[Goal of the exercise]: In the records below, the lines between the one holding "[0:05.40-0:06.30]" and the one holding "[0:16.20-0:17.10]", inclusive, are to be transcribed exactly; no pictures are to be included.

[Exercise data]:

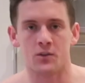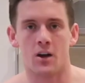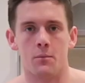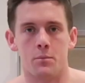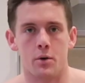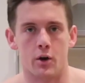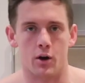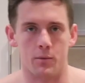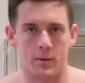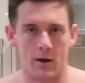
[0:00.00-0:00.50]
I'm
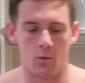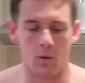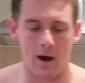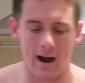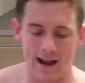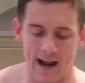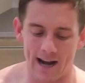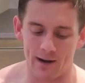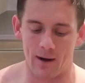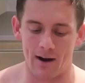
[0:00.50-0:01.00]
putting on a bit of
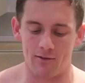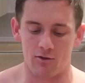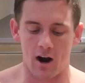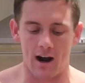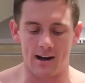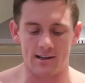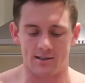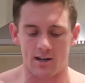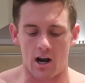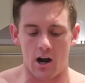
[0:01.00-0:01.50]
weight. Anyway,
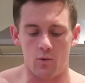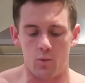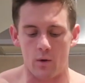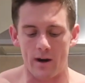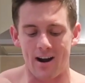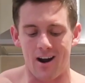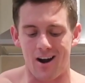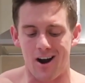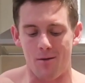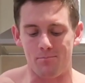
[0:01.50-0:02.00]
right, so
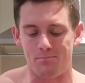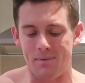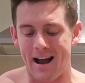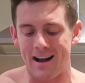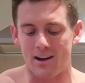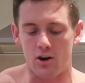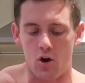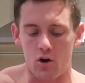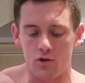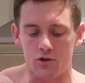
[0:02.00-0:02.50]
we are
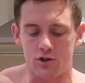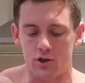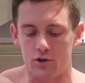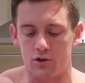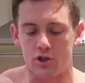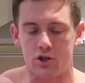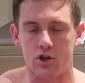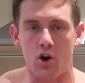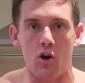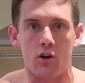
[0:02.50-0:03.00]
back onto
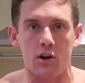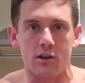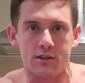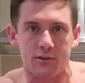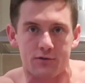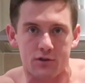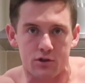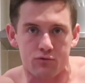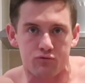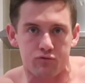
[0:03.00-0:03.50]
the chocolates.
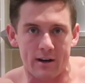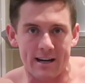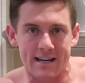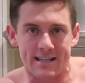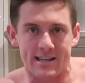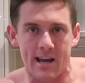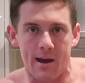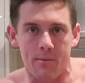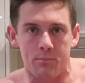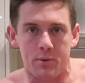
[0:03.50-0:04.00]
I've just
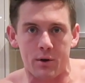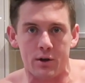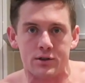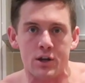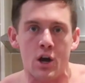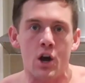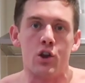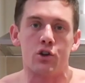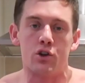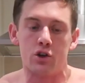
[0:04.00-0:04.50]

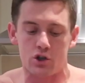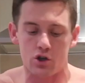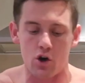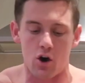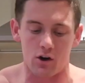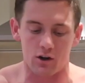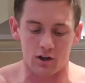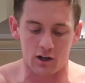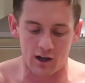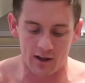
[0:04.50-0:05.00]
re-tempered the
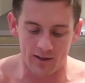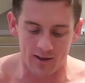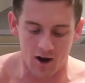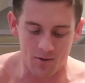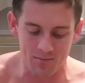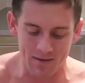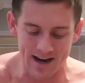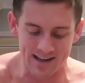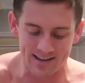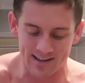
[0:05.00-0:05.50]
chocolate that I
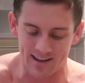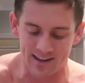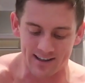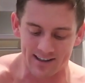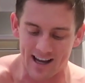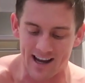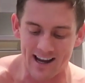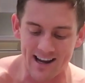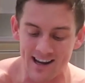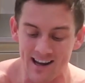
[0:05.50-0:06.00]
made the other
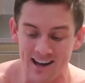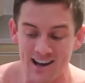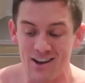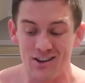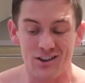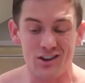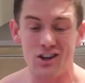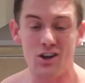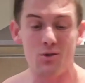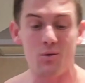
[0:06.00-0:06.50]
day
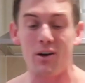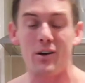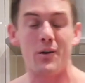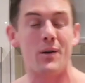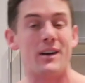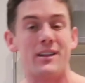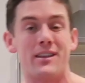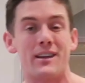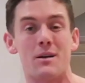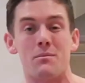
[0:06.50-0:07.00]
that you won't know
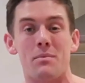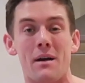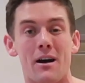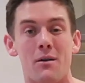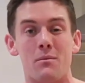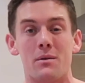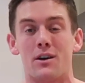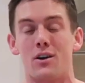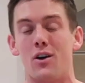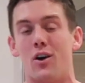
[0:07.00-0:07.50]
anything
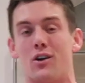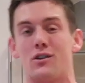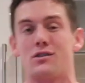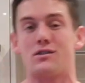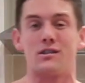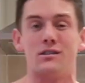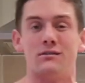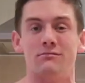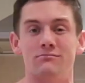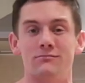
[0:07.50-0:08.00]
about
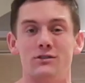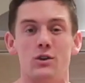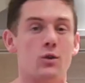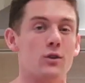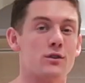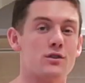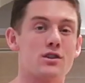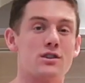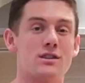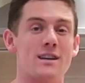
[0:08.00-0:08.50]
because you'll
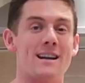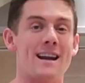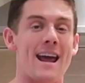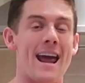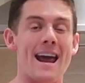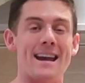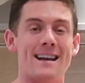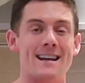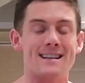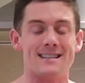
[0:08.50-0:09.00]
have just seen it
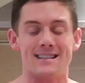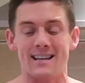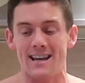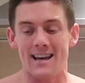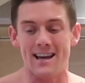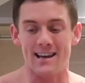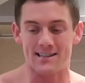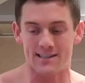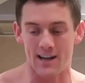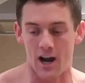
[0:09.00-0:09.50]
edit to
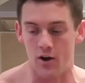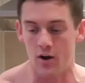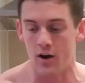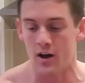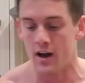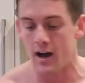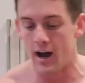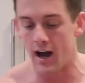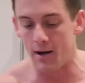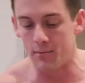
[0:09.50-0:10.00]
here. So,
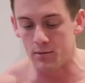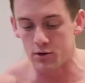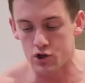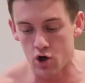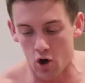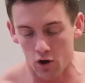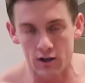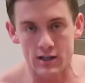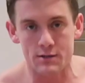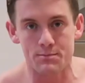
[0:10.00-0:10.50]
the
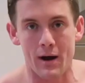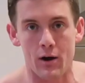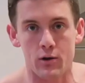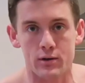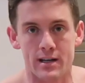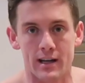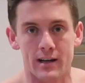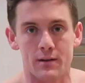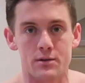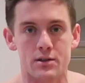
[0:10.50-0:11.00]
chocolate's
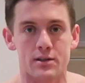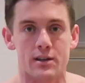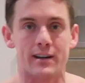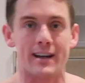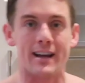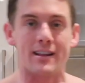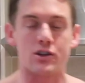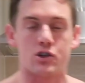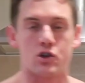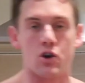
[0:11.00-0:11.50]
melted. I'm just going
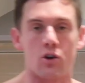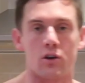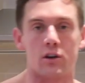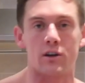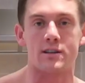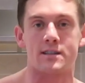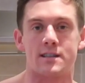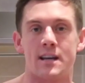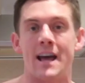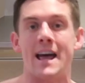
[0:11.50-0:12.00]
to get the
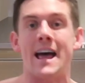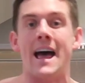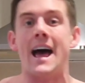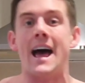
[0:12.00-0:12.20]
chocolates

---

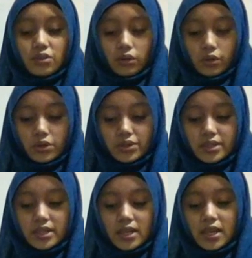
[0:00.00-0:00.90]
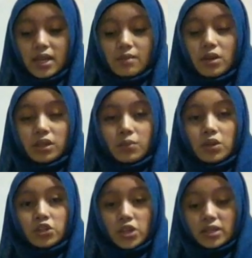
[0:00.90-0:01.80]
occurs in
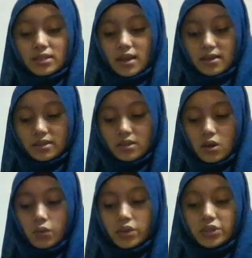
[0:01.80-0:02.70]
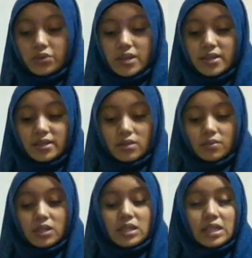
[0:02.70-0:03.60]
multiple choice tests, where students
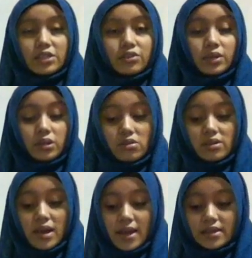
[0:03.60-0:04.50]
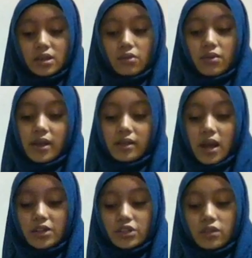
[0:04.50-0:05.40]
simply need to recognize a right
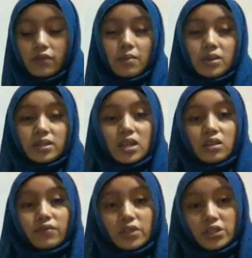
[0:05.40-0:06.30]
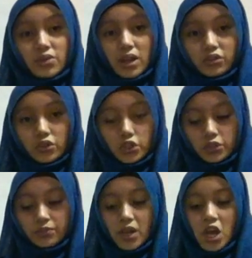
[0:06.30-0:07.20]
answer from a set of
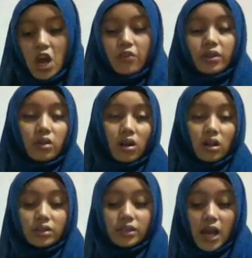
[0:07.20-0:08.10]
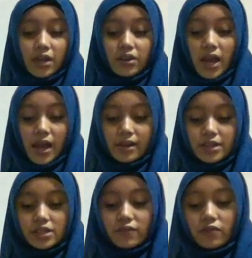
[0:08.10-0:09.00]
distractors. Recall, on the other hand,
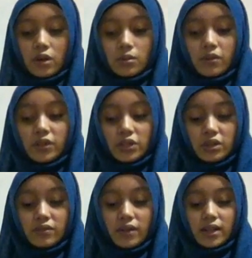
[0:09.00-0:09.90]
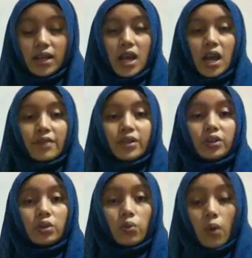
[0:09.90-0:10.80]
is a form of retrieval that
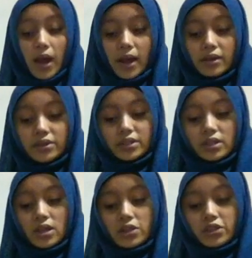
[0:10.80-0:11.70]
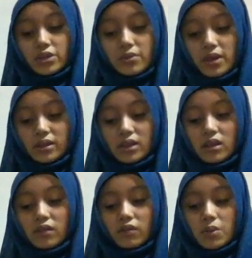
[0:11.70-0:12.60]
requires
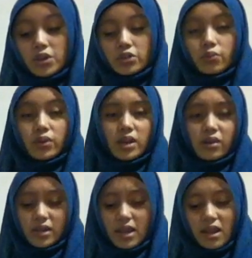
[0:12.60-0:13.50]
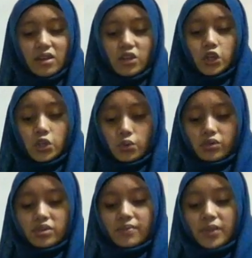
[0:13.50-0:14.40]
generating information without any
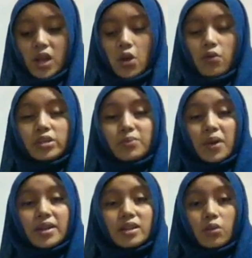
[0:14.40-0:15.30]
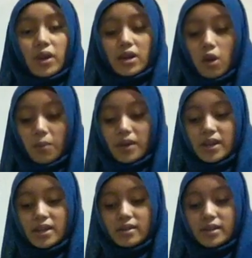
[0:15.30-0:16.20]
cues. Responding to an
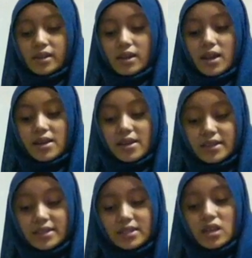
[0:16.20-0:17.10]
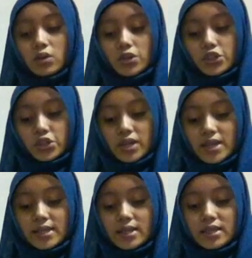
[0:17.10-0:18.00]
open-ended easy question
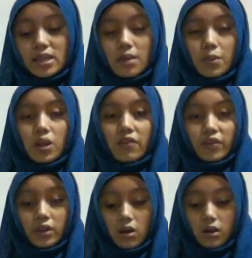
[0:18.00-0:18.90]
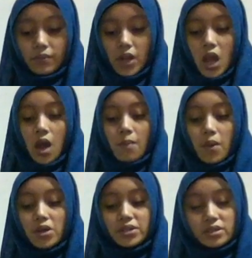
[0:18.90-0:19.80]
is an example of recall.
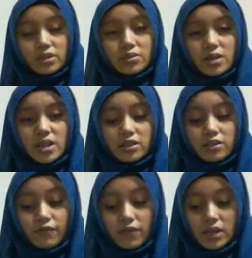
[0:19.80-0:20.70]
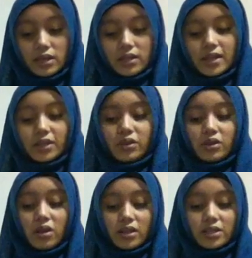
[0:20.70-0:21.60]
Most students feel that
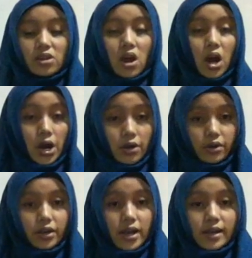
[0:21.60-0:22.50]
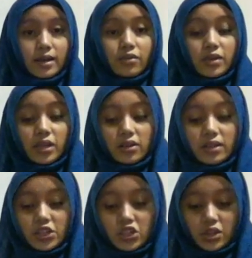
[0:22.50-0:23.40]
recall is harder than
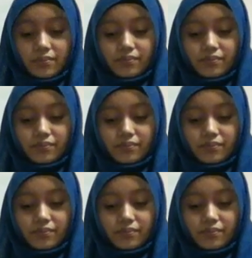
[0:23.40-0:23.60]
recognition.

...

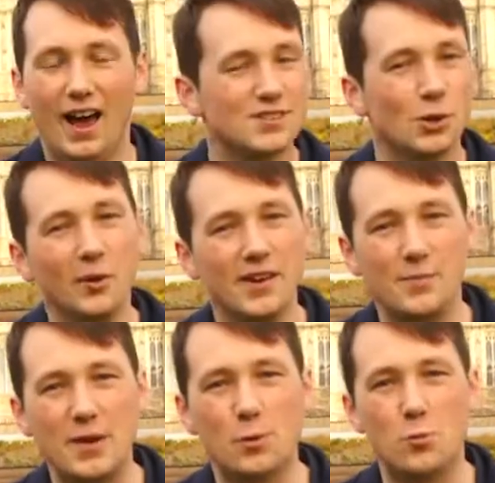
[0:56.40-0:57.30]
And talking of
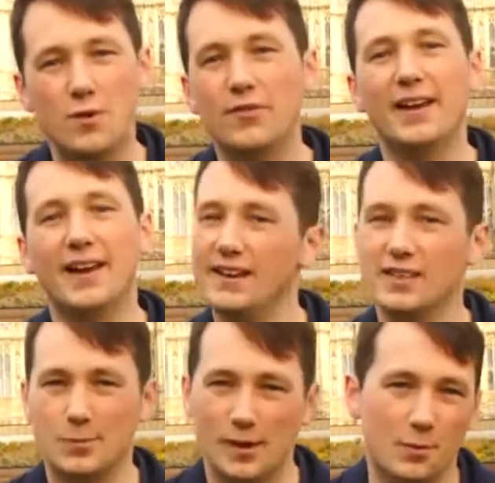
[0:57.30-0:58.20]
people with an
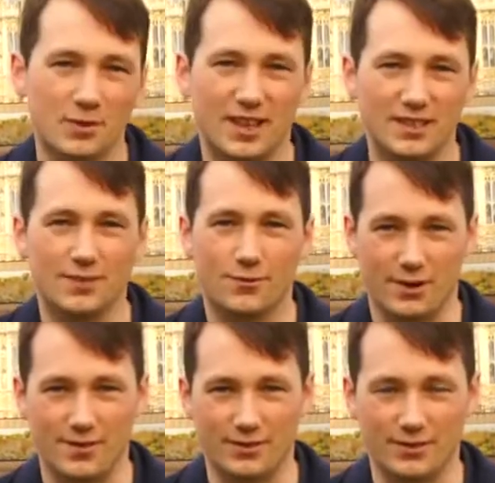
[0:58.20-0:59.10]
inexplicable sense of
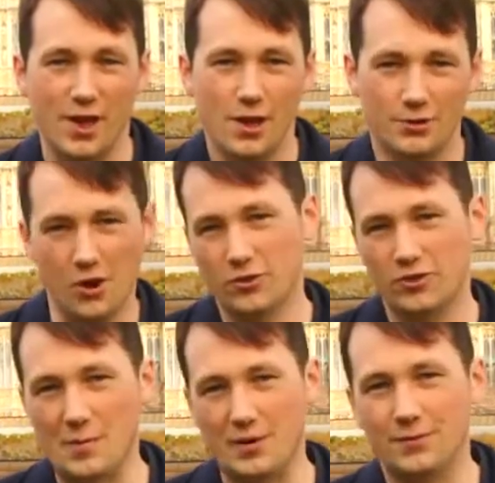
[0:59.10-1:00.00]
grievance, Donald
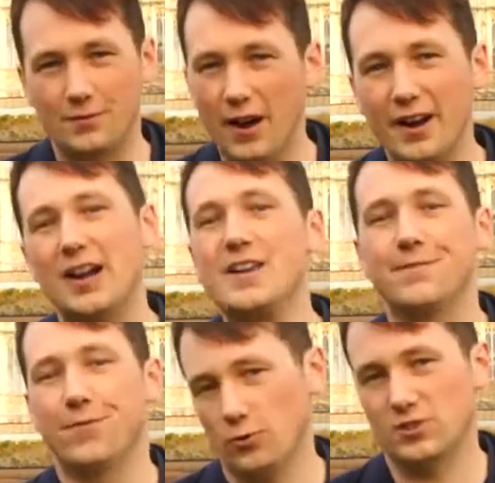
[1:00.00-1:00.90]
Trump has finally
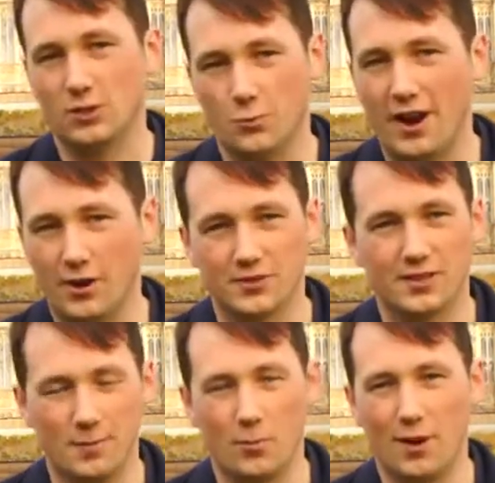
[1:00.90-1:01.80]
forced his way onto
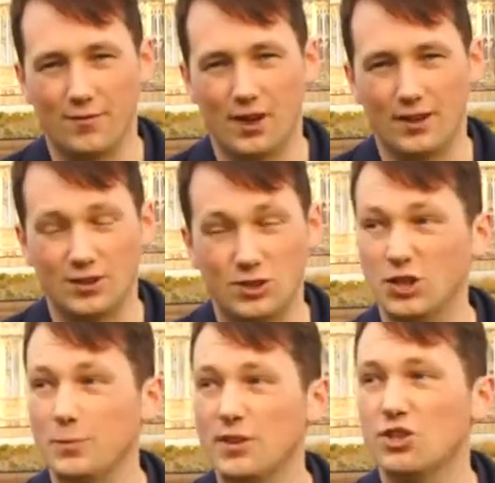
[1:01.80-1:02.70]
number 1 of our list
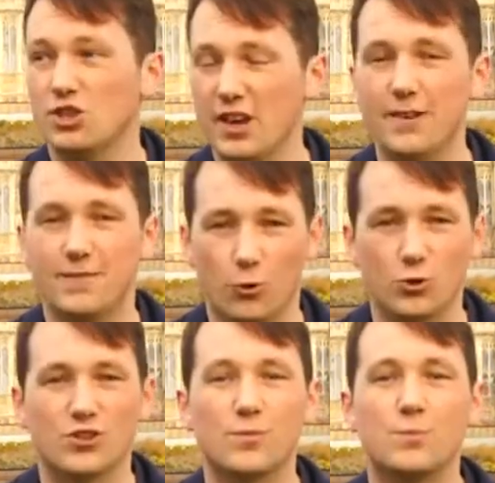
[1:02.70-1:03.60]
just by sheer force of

[Solution to the exercise]:
[0:05.40-0:06.30]
[0:06.30-0:07.20]
answer from a set of
[0:07.20-0:08.10]
[0:08.10-0:09.00]
distractors. Recall, on the other hand,
[0:09.00-0:09.90]
[0:09.90-0:10.80]
is a form of retrieval that
[0:10.80-0:11.70]
[0:11.70-0:12.60]
requires
[0:12.60-0:13.50]
[0:13.50-0:14.40]
generating information without any
[0:14.40-0:15.30]
[0:15.30-0:16.20]
cues. Responding to an
[0:16.20-0:17.10]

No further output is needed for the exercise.